[Stored data]
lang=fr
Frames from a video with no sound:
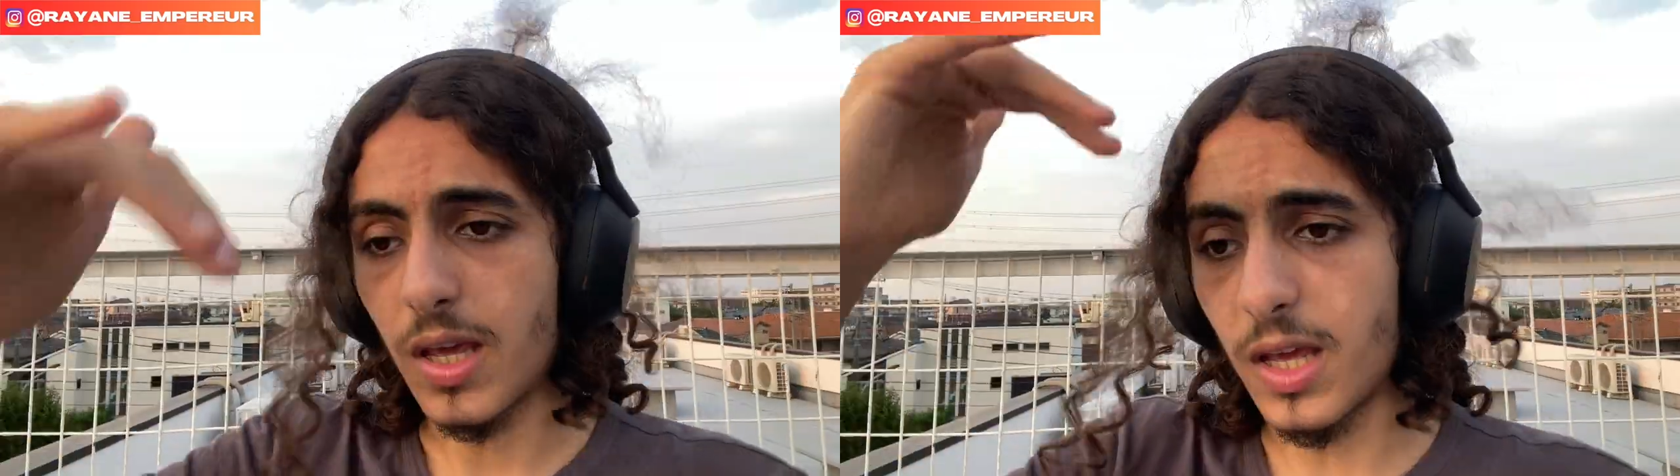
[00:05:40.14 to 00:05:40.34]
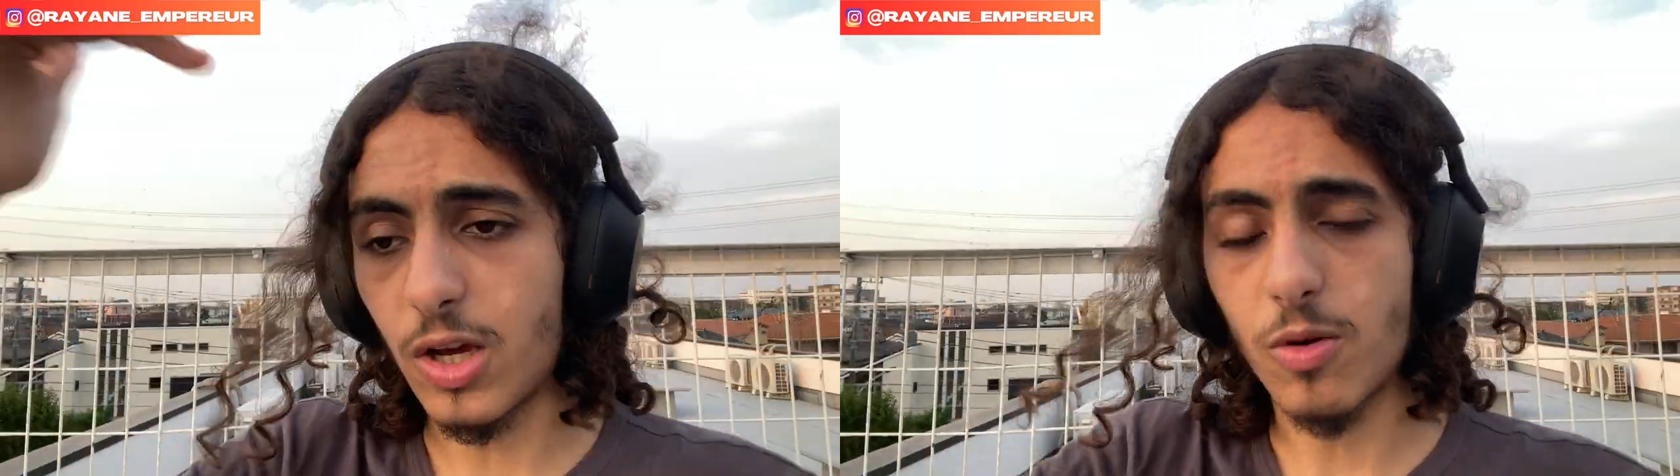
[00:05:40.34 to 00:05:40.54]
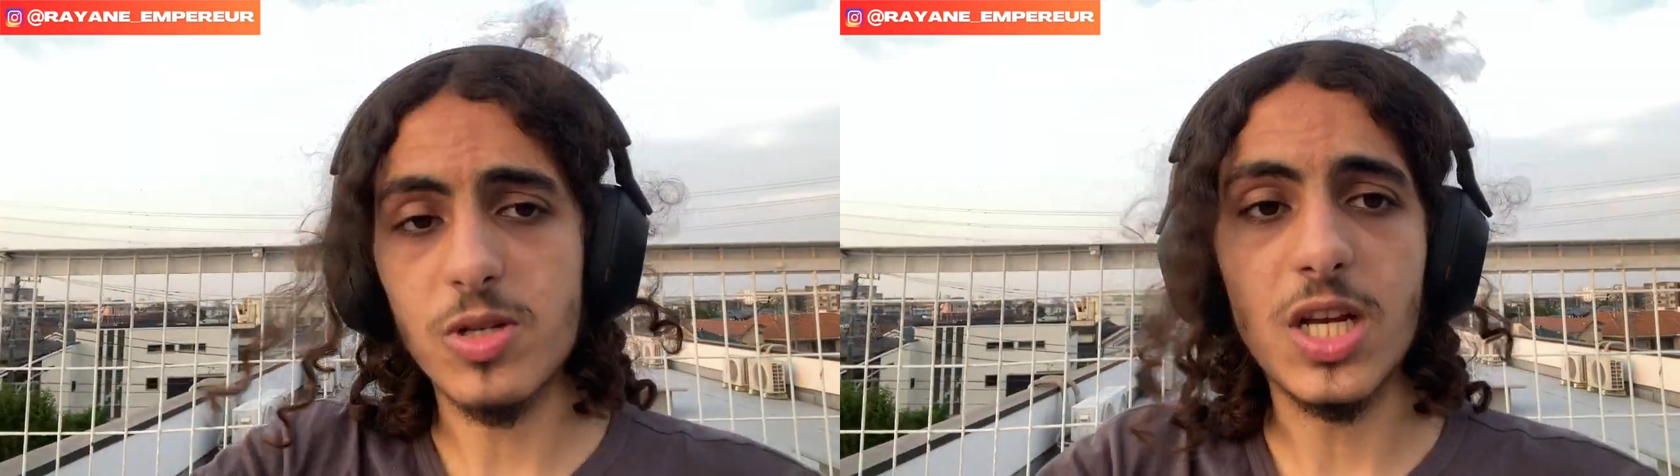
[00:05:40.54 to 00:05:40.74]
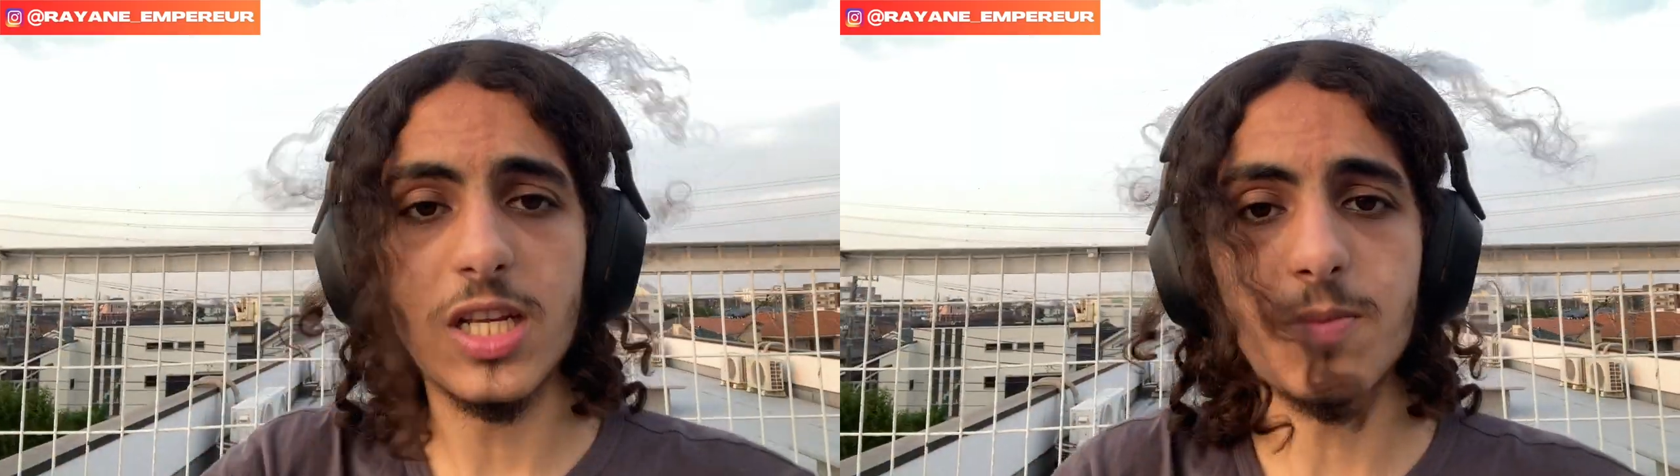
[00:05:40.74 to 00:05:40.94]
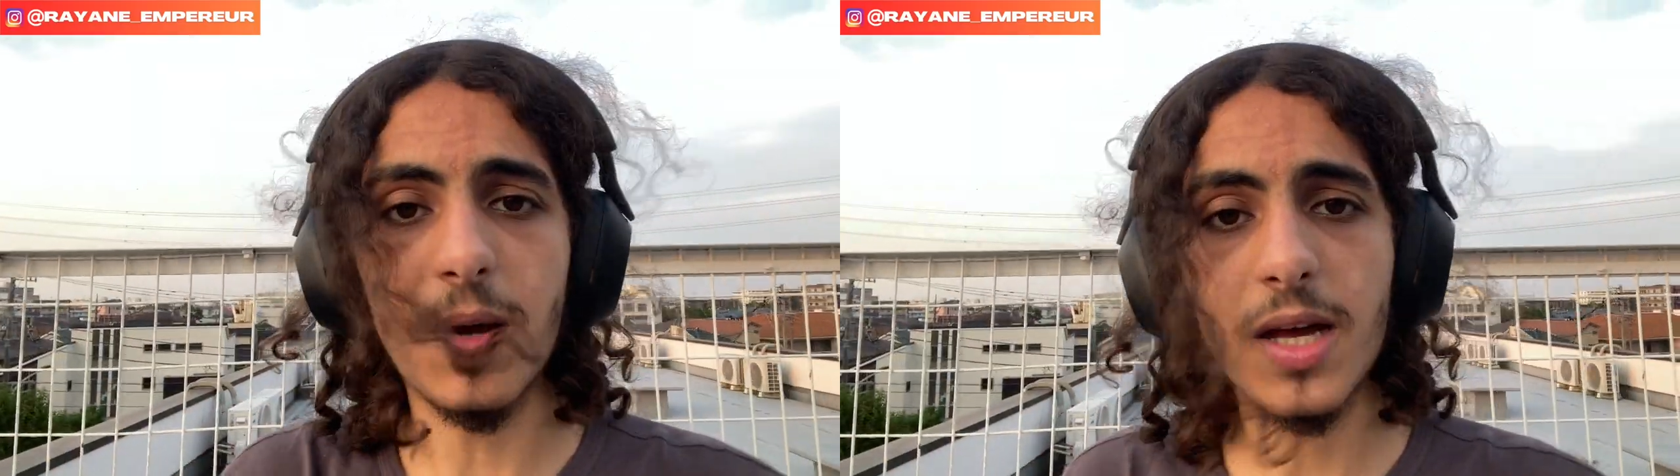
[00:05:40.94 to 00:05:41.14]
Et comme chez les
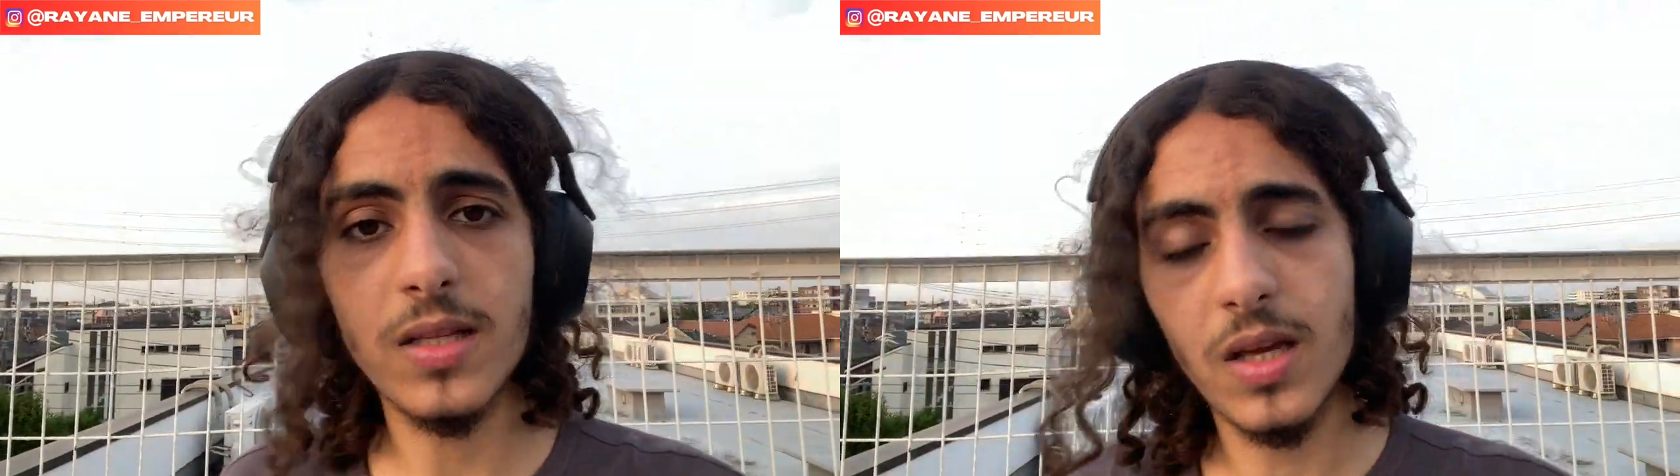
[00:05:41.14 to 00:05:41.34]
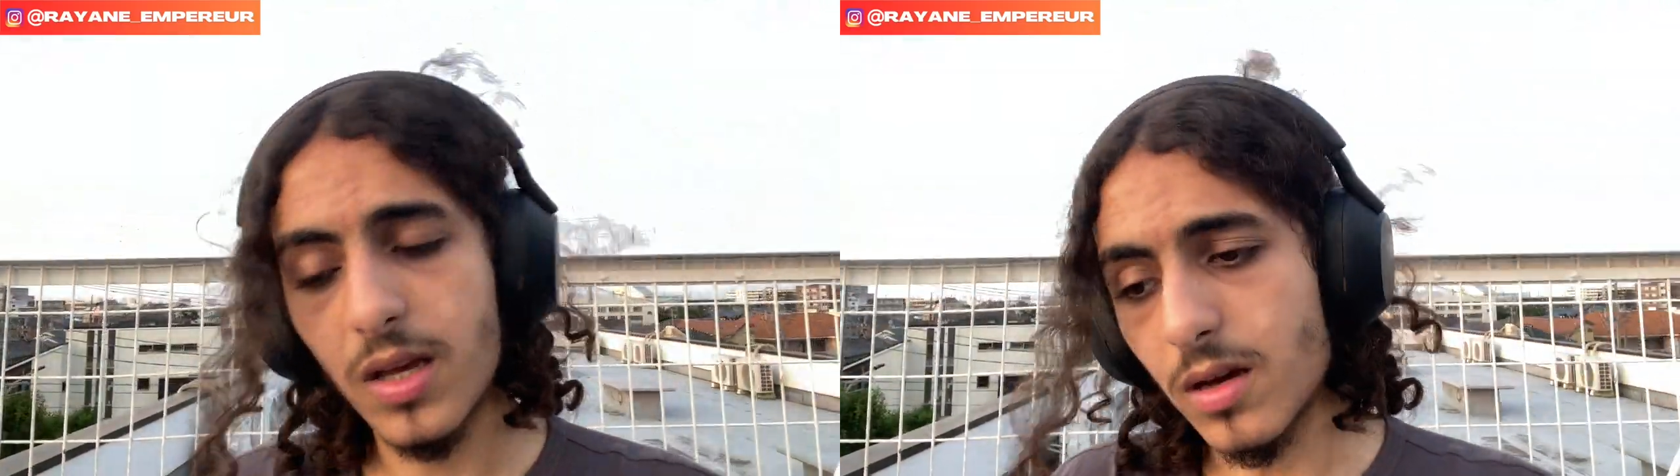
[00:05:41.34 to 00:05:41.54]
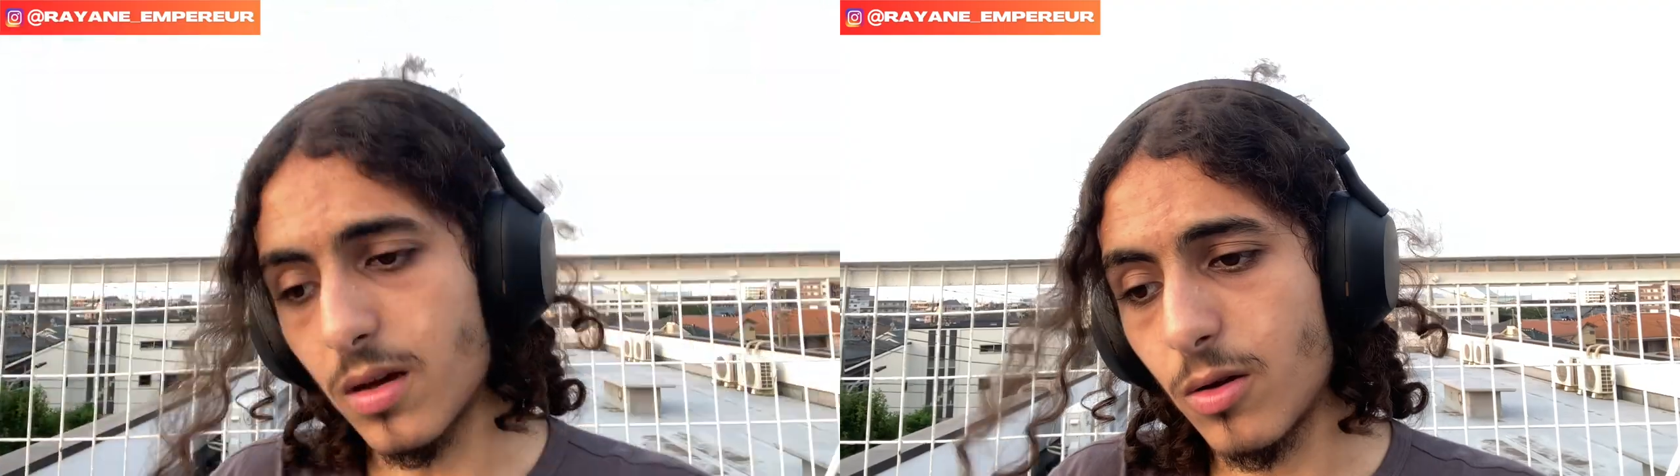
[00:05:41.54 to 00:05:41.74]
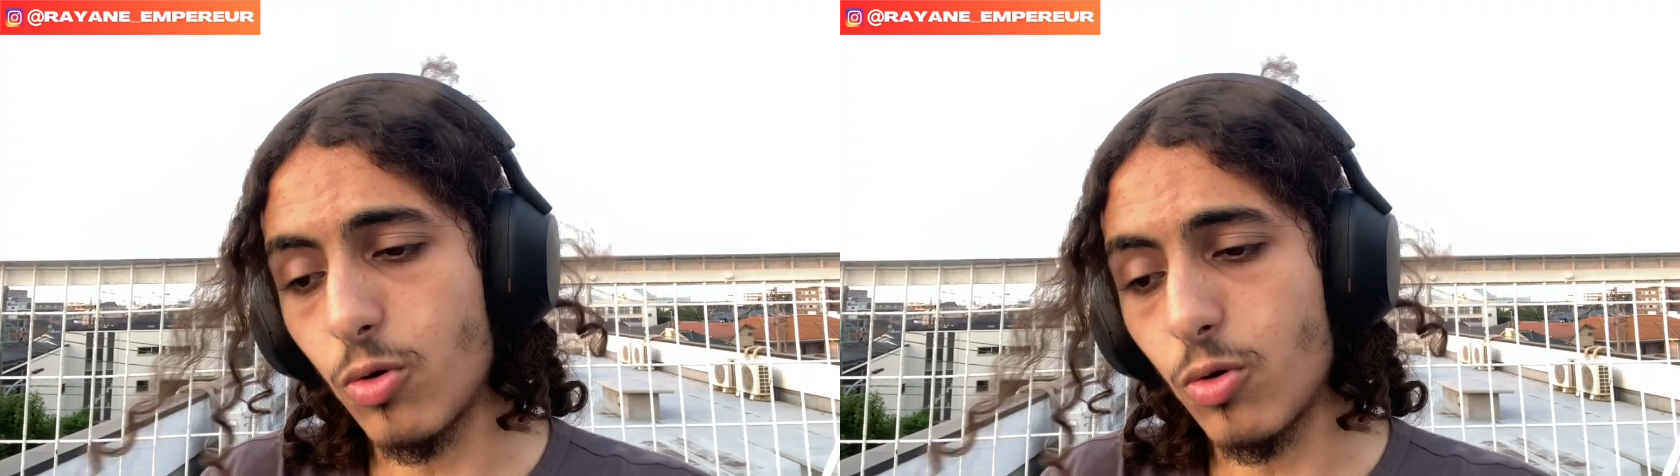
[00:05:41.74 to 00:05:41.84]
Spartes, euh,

§ **EXERCISE DIRECTIONS**
Return every entry exactly, dropping the pictures.

§ **OUTPUT FOR THIS TASK**
lang=fr
Frames from a video with no sound:
[00:05:40.14 to 00:05:40.34]
[00:05:40.34 to 00:05:40.54]
[00:05:40.54 to 00:05:40.74]
[00:05:40.74 to 00:05:40.94]
[00:05:40.94 to 00:05:41.14]
Et comme chez les
[00:05:41.14 to 00:05:41.34]
[00:05:41.34 to 00:05:41.54]
[00:05:41.54 to 00:05:41.74]
[00:05:41.74 to 00:05:41.84]
Spartes, euh,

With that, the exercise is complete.